BIAsp 30, biphasic insulin aspart 70/30; BHI, biphasic human insulin; CO, crossover; DB, double-blind; FBG, fasting blood glucose; FPG, fasting plasma glucose; HbA1c, glycated hemoglobin; lMT, intensive mixture therapy including LM50 before breakfast and lunch, and LM25 before dinner; LM25, insulin lispro mix 25; LM50, insulin lispro mix 50; LOCF, last observation carried forward; MC, multicenter; MN, multinational; NPH, neutral protamine Hagedorn; NR, not reported; NS, not significant, OADs, oral antihyperglycemic drugs; OL, open-label; P, parallel; PP, postprandial; PPBG, postprandial blood glucose; PPPG, postprandial plasma glucose; R, randomized; SMBG, self-monitored blood glucose; SMPG, self-monitored plasma glucose; SU, sulfonylurea; TZD, thiazolidinediones.

§§Patient numbers represent those treated with the study regimens.

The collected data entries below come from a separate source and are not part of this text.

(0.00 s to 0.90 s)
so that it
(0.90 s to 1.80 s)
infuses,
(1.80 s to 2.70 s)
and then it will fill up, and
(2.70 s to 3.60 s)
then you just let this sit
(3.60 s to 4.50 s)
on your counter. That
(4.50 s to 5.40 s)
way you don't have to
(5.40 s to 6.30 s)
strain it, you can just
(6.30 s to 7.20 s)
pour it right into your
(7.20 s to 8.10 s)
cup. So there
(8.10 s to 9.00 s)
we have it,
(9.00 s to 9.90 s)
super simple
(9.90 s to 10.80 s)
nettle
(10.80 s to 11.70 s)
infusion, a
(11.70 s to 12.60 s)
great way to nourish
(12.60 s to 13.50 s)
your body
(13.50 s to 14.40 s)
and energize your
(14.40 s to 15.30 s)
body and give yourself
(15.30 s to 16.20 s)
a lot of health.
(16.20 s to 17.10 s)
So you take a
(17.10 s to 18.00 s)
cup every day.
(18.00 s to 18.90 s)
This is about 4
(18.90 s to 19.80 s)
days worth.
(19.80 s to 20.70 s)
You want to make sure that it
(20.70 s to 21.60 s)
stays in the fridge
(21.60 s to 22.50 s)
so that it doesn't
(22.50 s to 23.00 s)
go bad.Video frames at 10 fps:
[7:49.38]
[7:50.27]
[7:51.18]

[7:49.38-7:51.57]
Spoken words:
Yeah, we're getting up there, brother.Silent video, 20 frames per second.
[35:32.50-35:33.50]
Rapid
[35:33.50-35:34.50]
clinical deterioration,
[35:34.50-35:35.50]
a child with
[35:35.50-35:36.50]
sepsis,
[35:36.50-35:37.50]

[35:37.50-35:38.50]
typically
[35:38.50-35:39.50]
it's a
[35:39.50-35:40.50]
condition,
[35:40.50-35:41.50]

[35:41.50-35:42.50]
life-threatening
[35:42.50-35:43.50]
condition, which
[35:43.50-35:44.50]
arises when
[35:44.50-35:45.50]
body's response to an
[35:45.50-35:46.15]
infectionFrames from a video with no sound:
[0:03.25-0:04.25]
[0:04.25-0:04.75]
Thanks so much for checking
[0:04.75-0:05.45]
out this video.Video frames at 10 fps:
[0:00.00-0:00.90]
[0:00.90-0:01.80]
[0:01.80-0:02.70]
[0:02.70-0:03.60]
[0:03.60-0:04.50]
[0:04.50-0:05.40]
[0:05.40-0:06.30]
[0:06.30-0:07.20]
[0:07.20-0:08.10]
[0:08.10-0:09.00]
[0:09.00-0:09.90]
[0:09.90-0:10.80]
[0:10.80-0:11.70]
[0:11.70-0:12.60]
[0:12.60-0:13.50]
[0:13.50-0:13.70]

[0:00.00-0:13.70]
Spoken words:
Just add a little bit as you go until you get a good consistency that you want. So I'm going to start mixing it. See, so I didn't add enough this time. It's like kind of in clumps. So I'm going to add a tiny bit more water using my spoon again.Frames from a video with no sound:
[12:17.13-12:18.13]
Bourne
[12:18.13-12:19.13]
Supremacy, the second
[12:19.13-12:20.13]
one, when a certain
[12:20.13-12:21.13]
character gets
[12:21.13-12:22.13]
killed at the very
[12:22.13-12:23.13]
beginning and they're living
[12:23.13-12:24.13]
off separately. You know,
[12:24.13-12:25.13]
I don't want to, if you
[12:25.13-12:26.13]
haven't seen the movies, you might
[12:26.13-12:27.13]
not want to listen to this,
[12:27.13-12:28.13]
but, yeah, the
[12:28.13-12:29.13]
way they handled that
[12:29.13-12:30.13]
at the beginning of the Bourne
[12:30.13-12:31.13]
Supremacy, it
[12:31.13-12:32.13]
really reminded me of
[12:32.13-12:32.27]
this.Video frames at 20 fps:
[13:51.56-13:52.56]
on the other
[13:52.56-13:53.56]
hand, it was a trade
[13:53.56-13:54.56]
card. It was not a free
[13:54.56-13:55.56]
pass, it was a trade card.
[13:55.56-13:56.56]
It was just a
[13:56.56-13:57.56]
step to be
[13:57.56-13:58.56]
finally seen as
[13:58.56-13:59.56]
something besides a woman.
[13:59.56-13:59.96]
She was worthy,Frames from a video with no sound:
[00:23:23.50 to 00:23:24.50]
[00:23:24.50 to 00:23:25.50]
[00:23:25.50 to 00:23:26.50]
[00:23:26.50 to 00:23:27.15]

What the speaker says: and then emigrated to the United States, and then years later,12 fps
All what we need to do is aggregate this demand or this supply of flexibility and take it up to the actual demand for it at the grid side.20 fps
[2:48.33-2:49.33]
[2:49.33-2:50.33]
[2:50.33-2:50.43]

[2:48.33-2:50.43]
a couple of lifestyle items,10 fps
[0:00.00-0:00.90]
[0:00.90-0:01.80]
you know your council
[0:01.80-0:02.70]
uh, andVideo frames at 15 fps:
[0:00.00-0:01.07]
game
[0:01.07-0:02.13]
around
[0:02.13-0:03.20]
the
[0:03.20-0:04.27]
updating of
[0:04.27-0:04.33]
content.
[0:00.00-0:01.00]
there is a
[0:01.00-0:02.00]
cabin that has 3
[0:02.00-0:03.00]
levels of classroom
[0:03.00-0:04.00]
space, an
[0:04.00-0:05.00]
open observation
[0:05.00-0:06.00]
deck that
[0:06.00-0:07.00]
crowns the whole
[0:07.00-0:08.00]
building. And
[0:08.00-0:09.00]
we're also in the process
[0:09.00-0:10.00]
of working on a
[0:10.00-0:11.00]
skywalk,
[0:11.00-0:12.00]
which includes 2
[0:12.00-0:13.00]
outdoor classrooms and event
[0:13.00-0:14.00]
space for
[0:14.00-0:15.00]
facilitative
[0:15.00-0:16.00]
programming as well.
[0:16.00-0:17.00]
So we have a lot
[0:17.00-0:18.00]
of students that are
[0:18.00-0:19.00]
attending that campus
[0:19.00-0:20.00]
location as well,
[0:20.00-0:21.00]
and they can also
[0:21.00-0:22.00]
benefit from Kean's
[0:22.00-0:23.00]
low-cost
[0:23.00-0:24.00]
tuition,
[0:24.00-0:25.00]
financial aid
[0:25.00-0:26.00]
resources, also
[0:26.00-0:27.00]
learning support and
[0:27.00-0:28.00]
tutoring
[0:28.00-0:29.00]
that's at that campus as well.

Premixed insulin analogues are a simplified and convenient alternative with a lower number of daily injections for patients with T2DM who cannot or who are not willing to use basal-bolus insulin.30 This treatment approach is also suitable for patients who do not wish to or cannot count carbohydrates, or those who have consistent eating patterns and routine lifestyles.29 Patients who have high baseline HbA1c values and elevated postprandial BG levels can also benefit from a premixed insulin regimen.23 As with any insulin therapy, premixed insulin analogues have also proven useful as acute treatment in the case of severe hyperglycemia.23

When to switch from basal insulin therapy to premixed insulin therapy

Results from the PREFER study by Liebl et al. suggest that the choice between premixed insulin analogues or basal-bolus therapy should be individualized for patients in whom BG lowering agents with or without basal insulin failed.31 Patients already on basal insulin responded better and achieved better glycemic control with basal-bolus therapy, while premixed insulin analogues proved to be equally effective in insulin-naïve patients (Table 1).31 Patients treated with one daily dose of basal insulin (neutral protamine Hagedorn [NPH], detemir, glargine), who have not achieved HbA1c target, and have postprandial BG above limits despite appropriate fasting BG levels may be transitioned to premixed insulin analogues. Patients treated with basal-bolus regimens who are non-compliant with self-monitoring and titration of multiple insulin doses can also benefit from a transition to premixed insulin analogues.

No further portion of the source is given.